>>>>

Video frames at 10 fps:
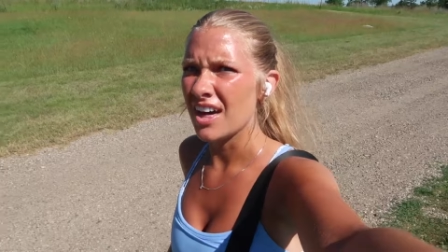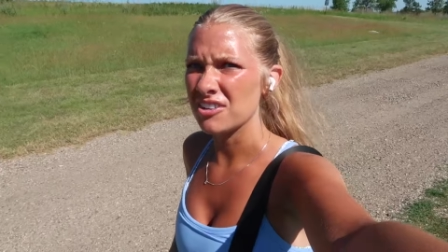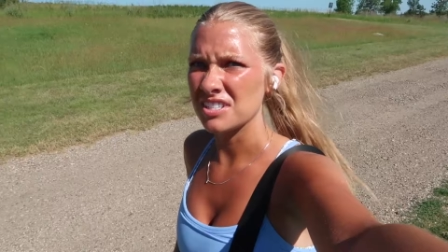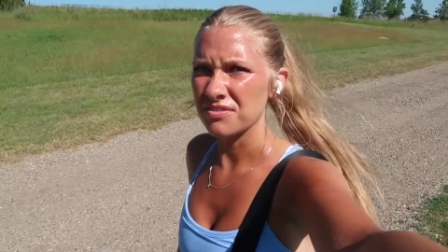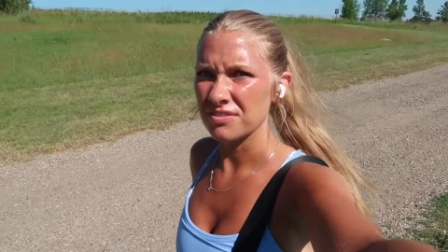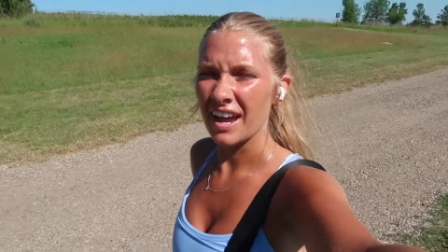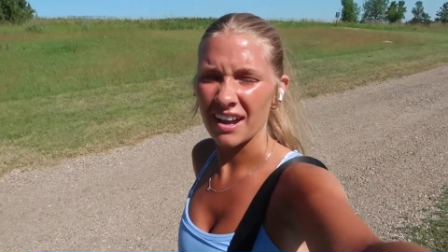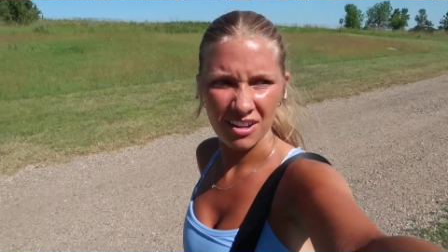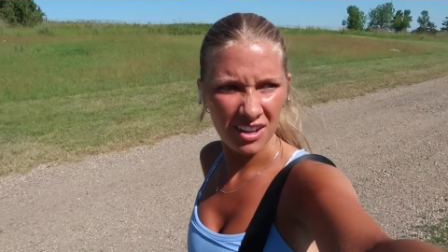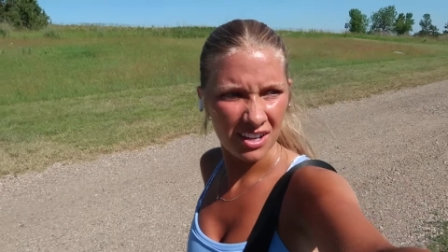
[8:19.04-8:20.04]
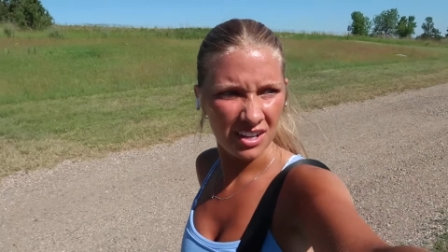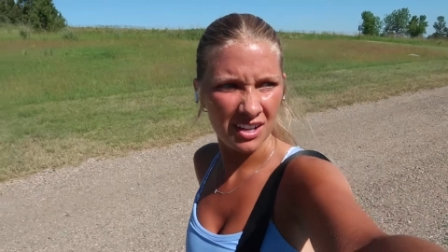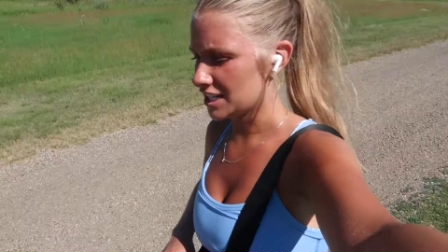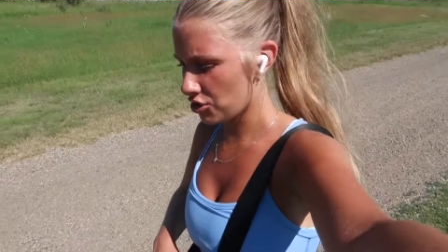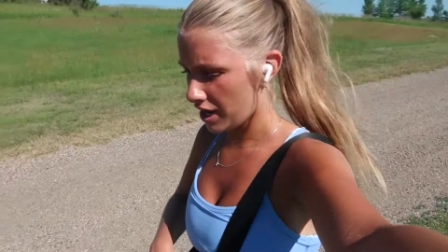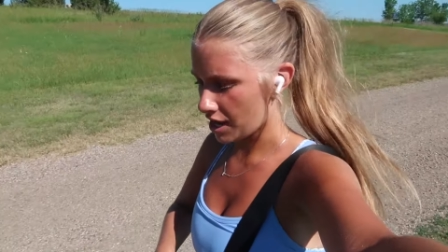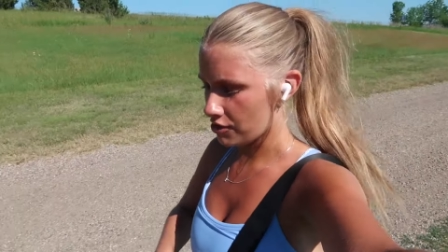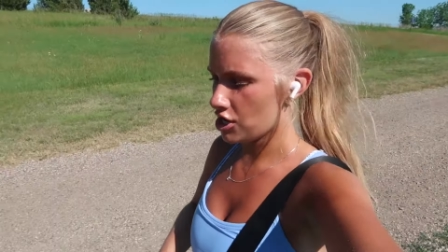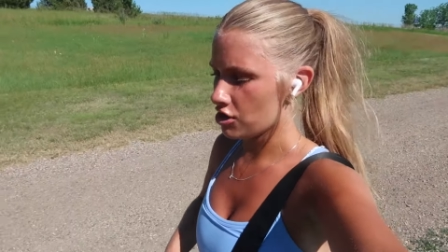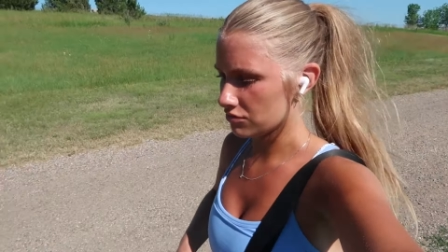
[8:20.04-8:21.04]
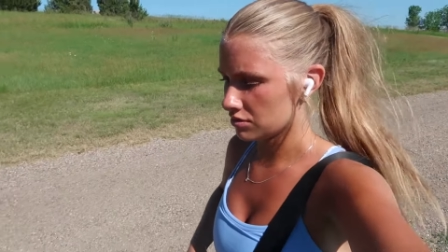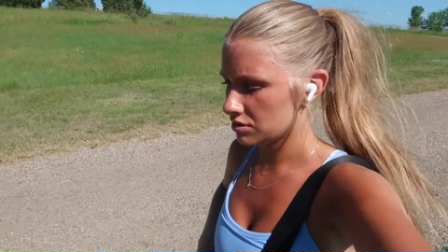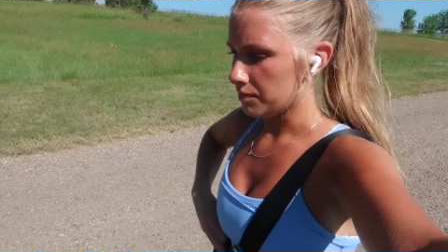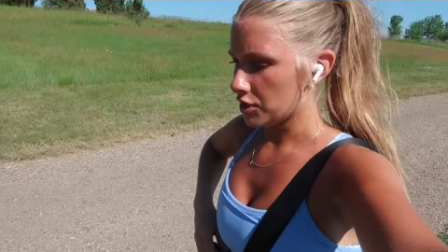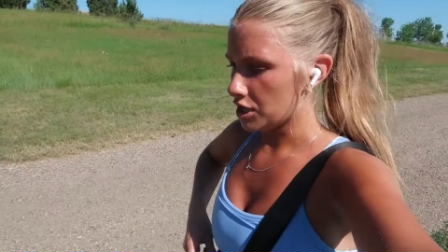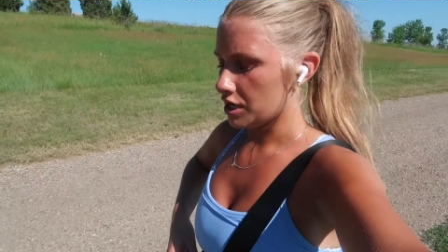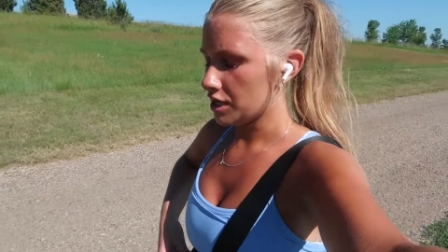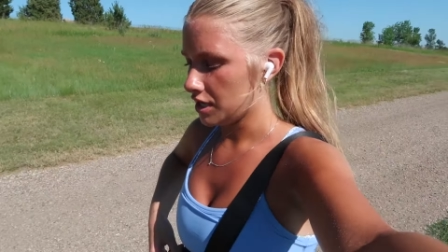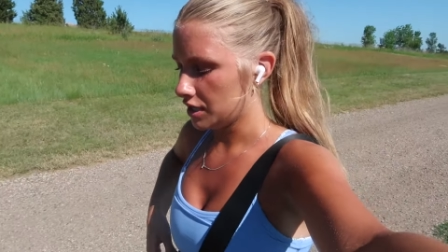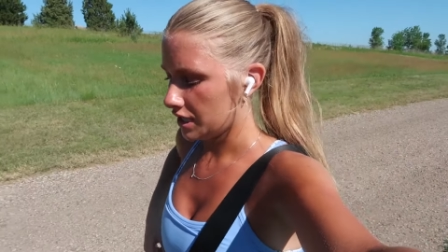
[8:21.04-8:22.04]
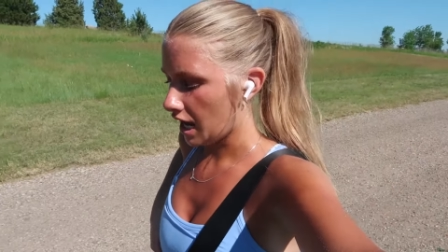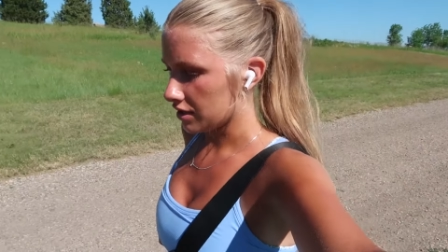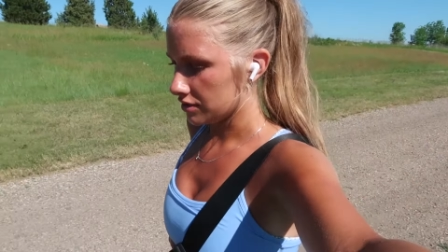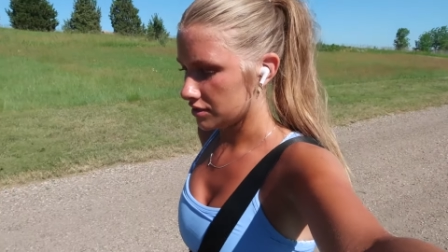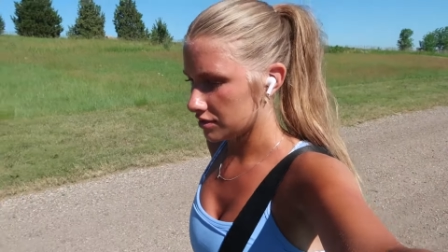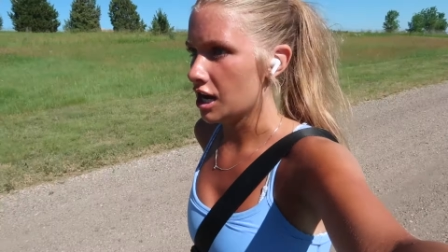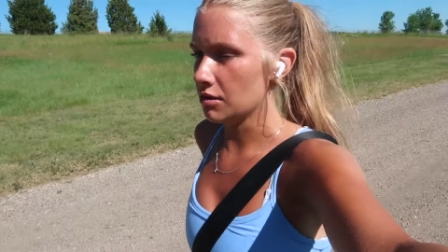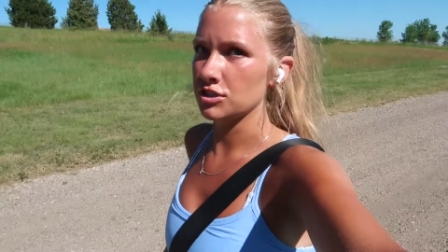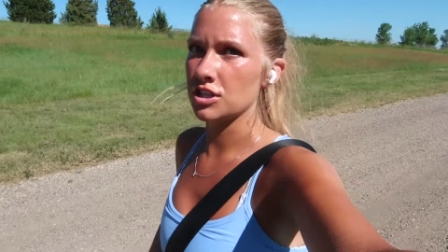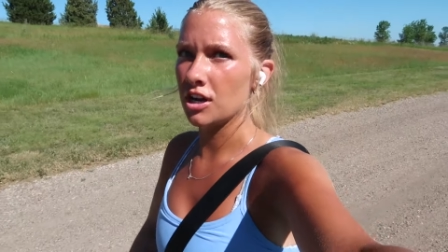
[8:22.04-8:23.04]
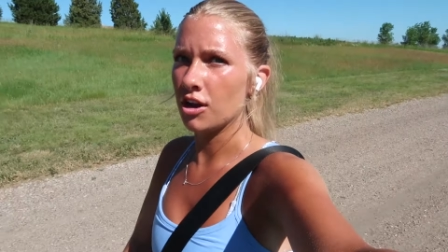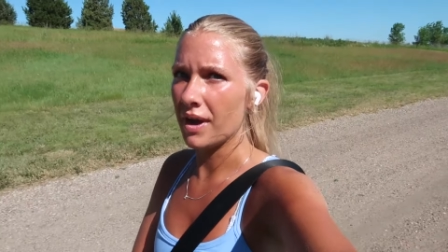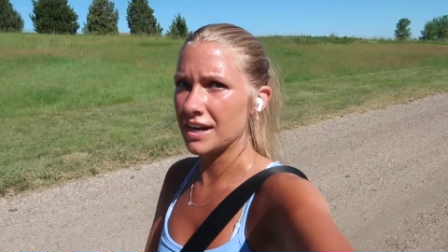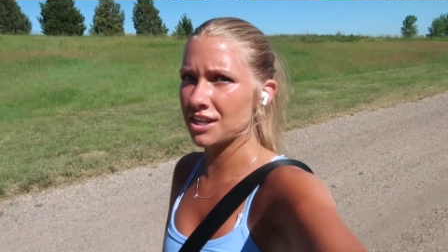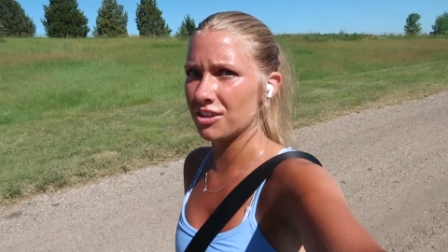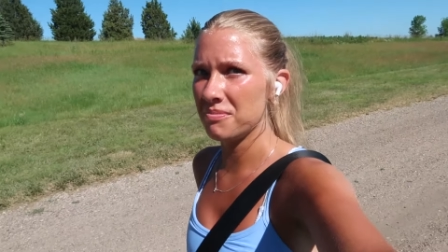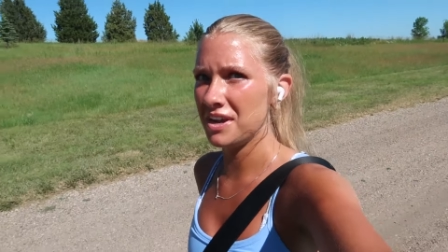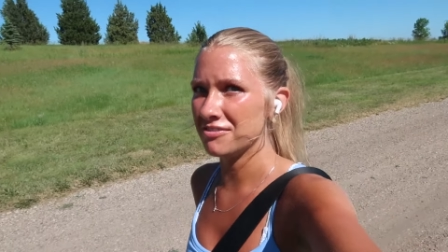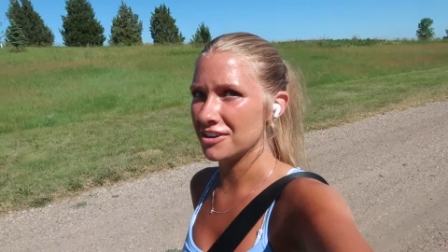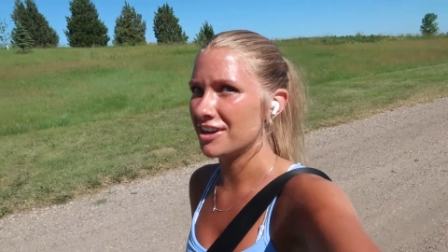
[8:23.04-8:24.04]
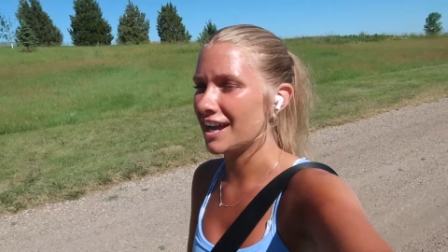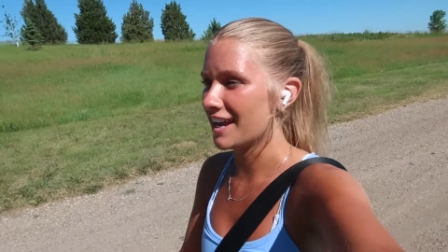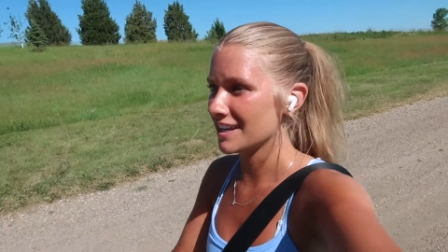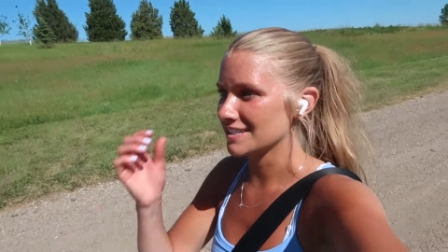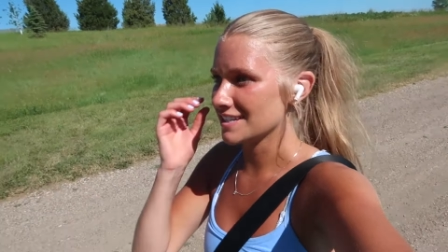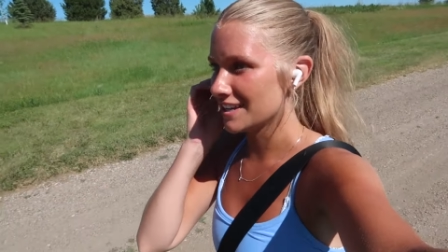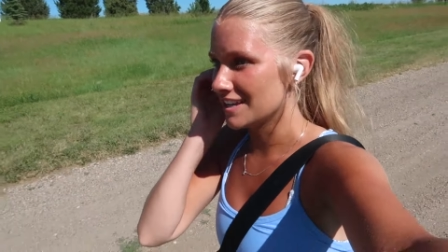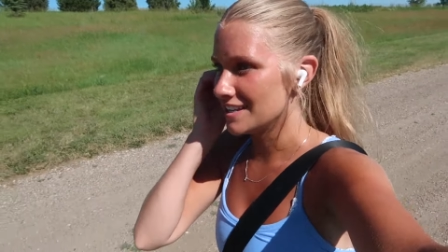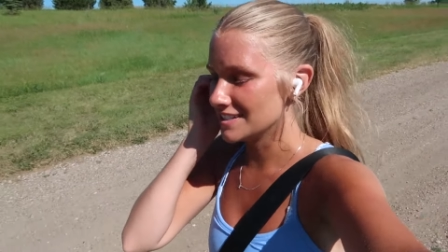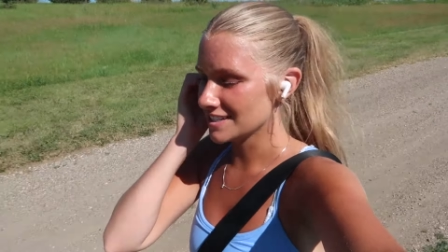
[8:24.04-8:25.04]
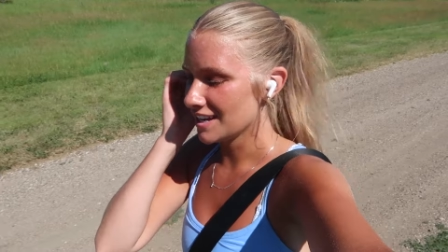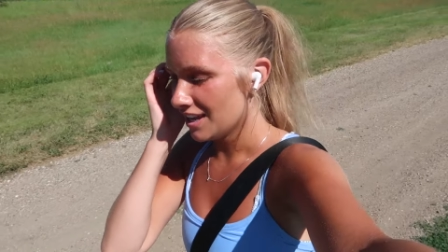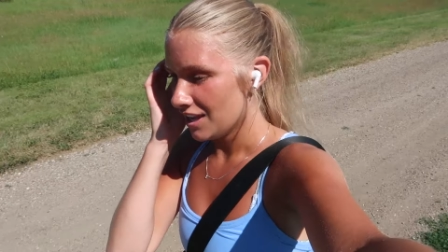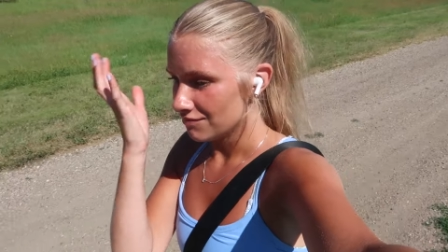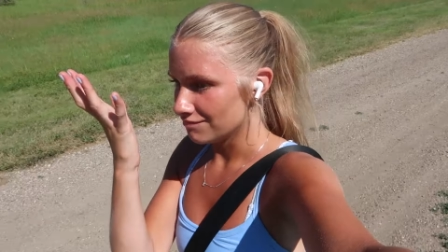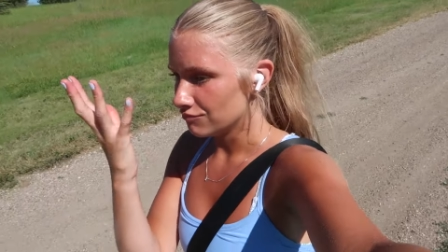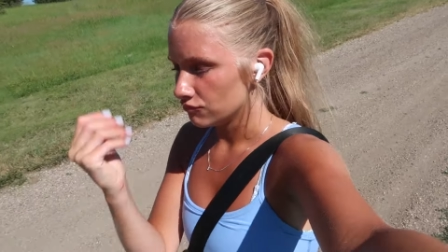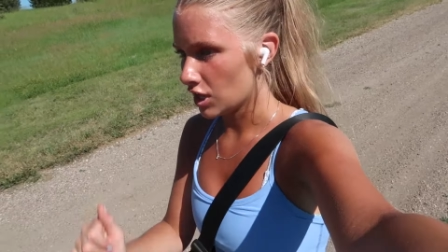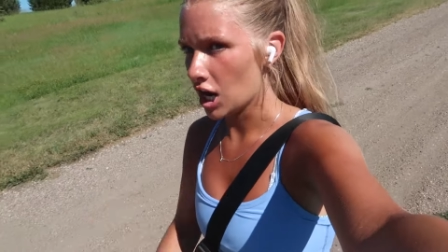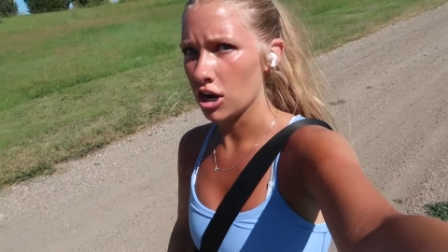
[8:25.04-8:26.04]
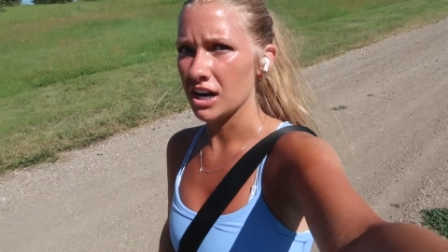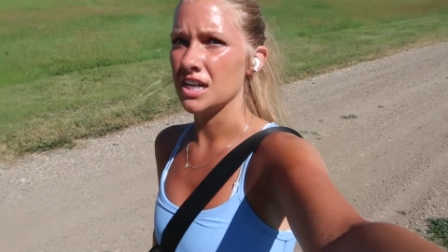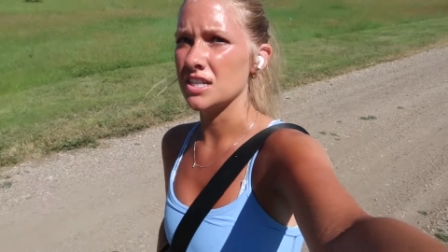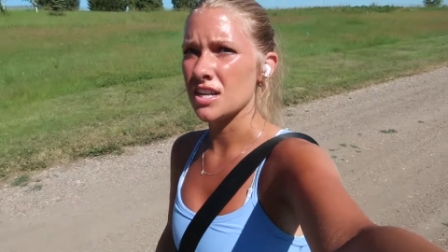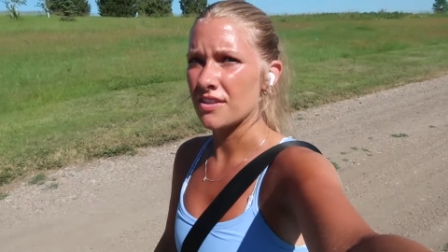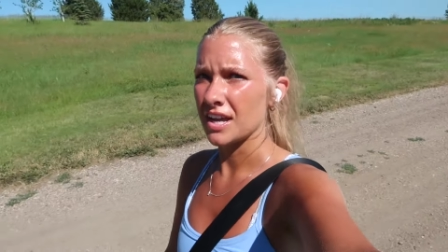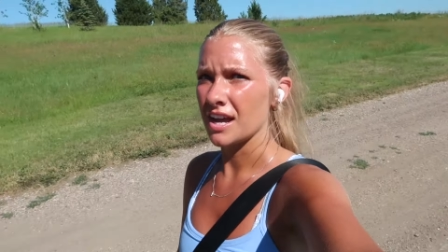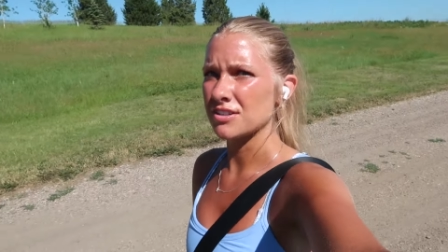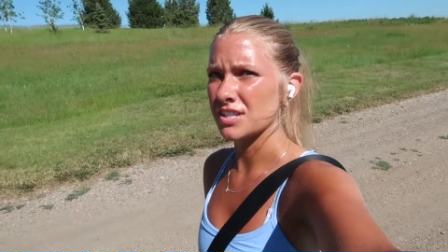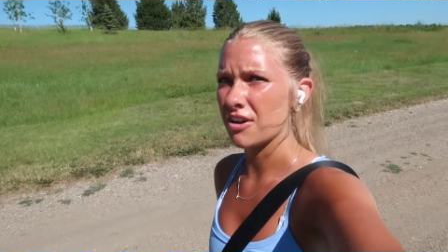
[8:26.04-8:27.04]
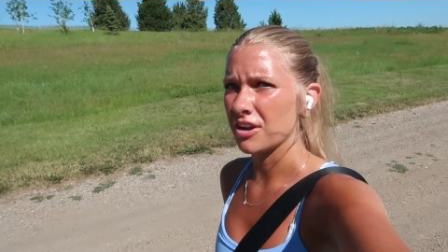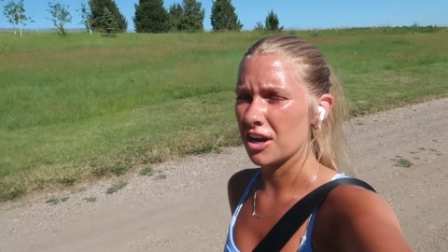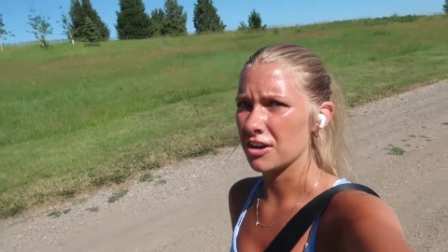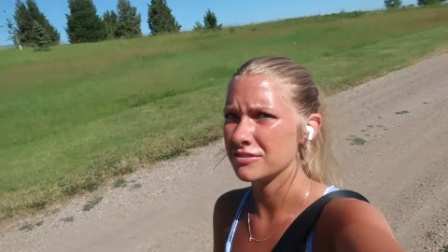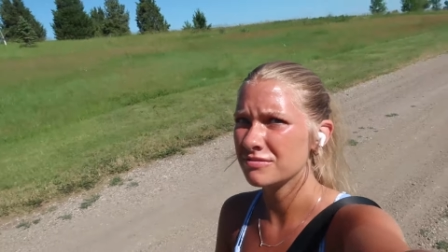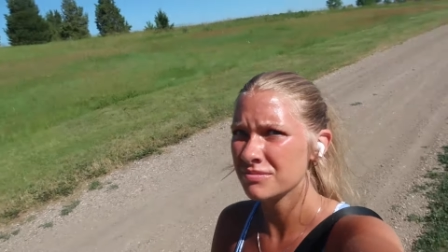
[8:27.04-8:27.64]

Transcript: That was a fail. That's okay, now I know. But yeah, now I'm just gonna go back to the main road, I guess, because there is nothing else out here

<<<<

» **Your goal**
Each record has to be set down verbatim, and the pictures must not appear in the copy.

» **Response area**
Video frames at 10 fps:
[8:19.04-8:20.04]
[8:20.04-8:21.04]
[8:21.04-8:22.04]
[8:22.04-8:23.04]
[8:23.04-8:24.04]
[8:24.04-8:25.04]
[8:25.04-8:26.04]
[8:26.04-8:27.04]
[8:27.04-8:27.64]

Transcript: That was a fail. That's okay, now I know. But yeah, now I'm just gonna go back to the main road, I guess, because there is nothing else out here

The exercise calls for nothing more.